YOUR ASSIGNMENT: Leaving the pictures aside, return all of the data below exactly.

------ EXERCISE MATERIALS ------

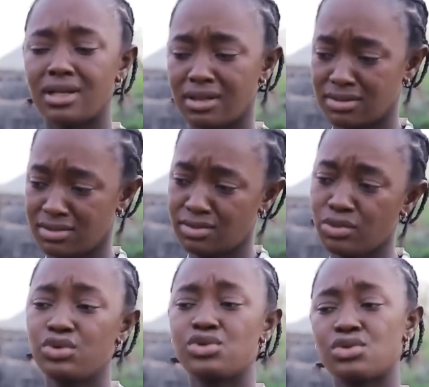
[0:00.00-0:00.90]
Calm
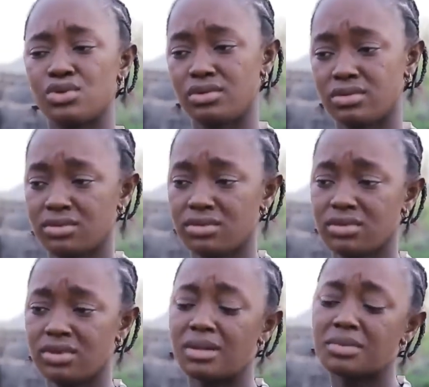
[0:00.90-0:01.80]
down, Mutsu.
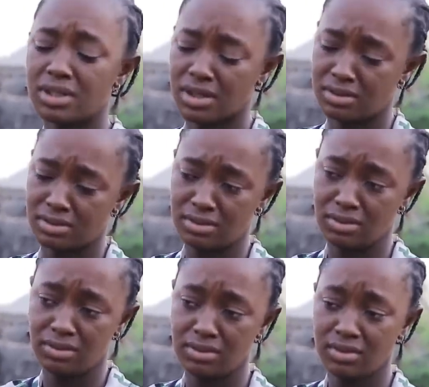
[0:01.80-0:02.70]
Calm down.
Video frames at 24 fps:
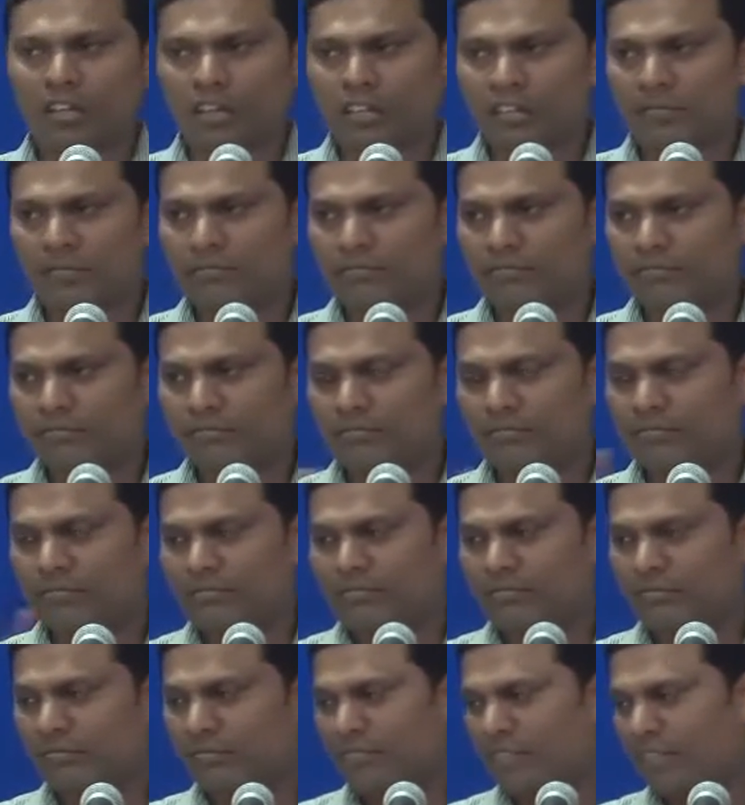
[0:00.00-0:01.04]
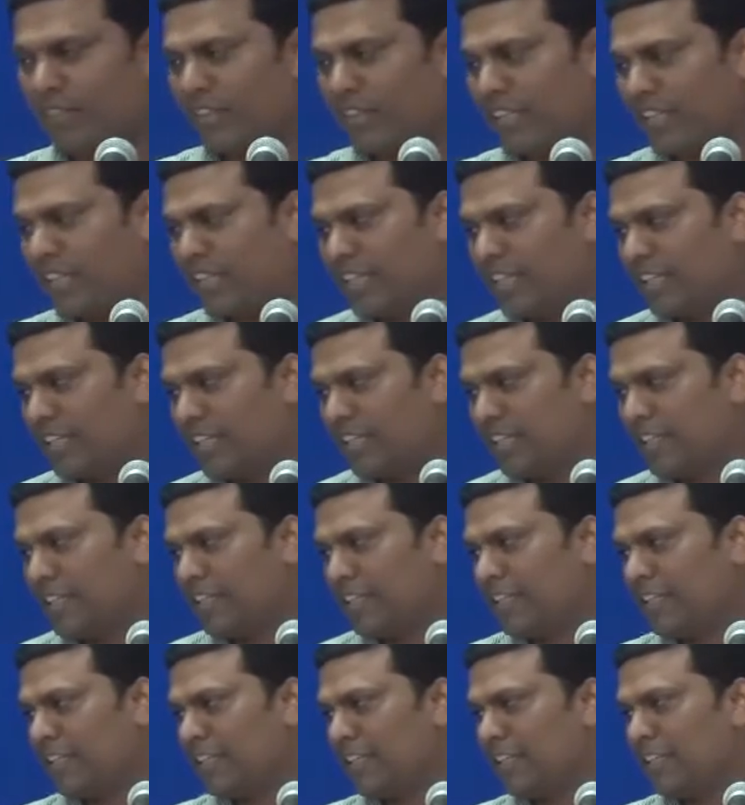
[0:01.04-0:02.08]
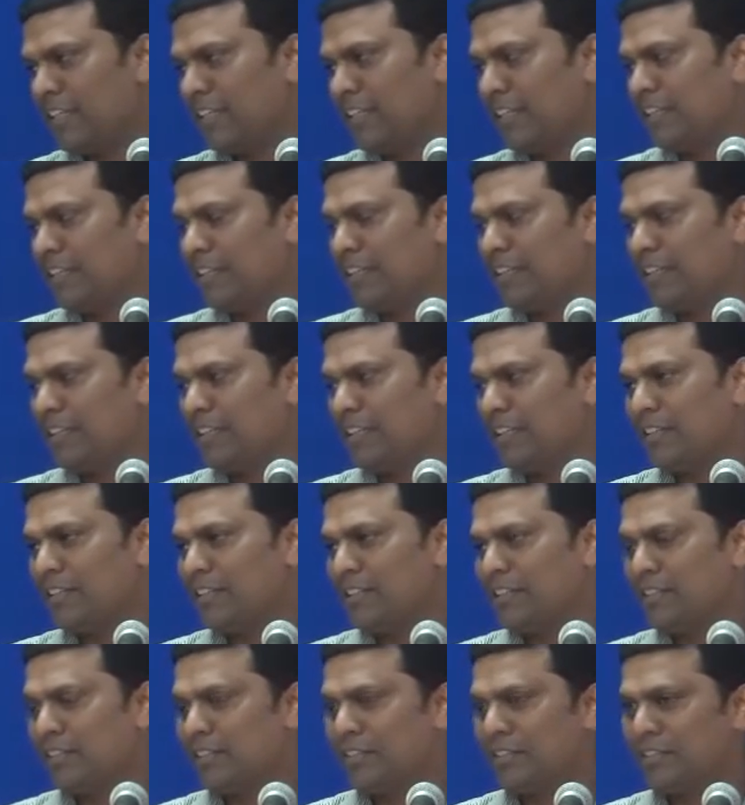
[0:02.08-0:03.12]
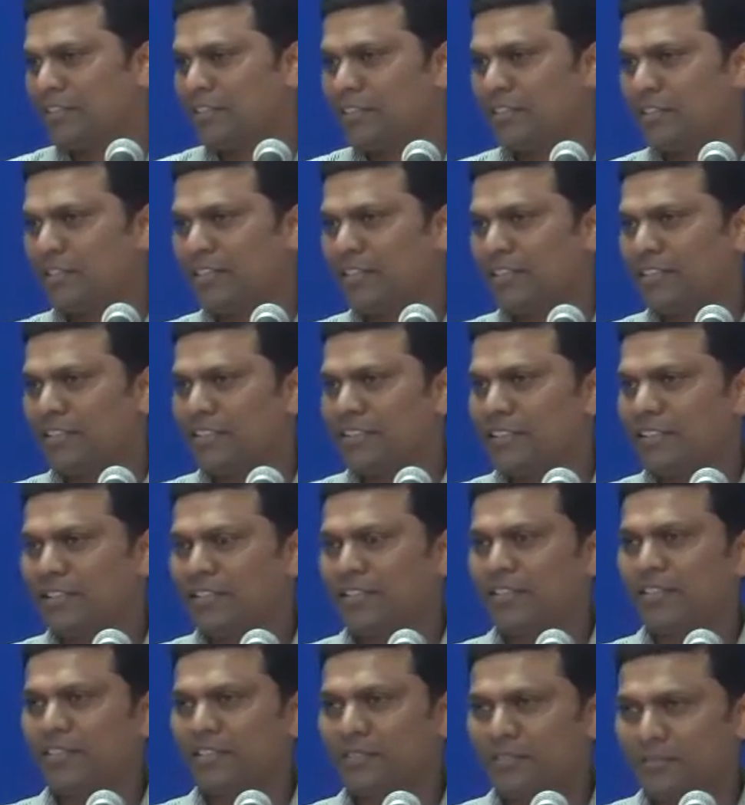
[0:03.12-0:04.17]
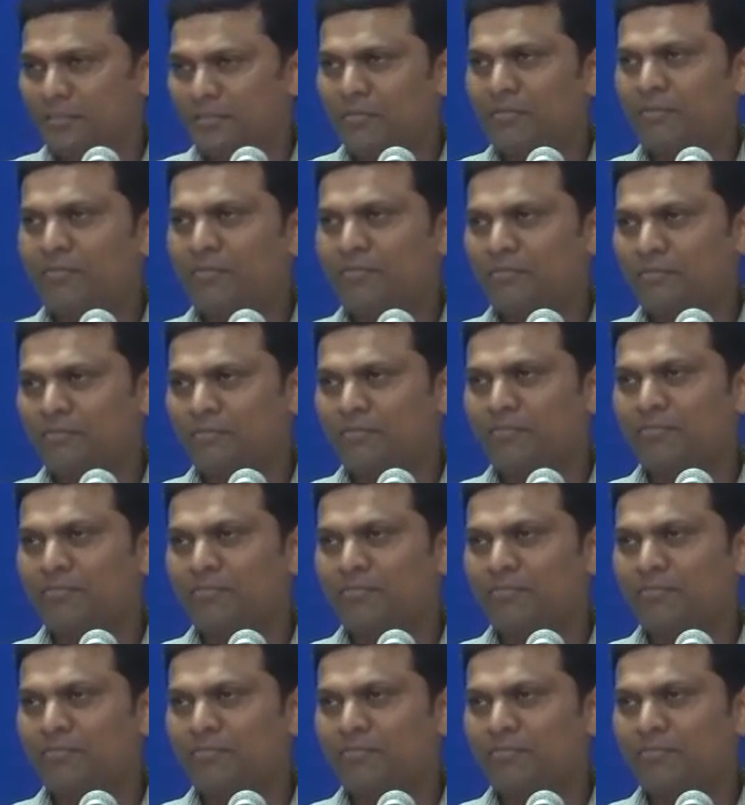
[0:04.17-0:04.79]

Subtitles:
(silent)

------

TASK SOLUTION:
[0:00.00-0:00.90]
Calm
[0:00.90-0:01.80]
down, Mutsu.
[0:01.80-0:02.70]
Calm down.
Video frames at 24 fps:
[0:00.00-0:01.04]
[0:01.04-0:02.08]
[0:02.08-0:03.12]
[0:03.12-0:04.17]
[0:04.17-0:04.79]

Subtitles:
(silent)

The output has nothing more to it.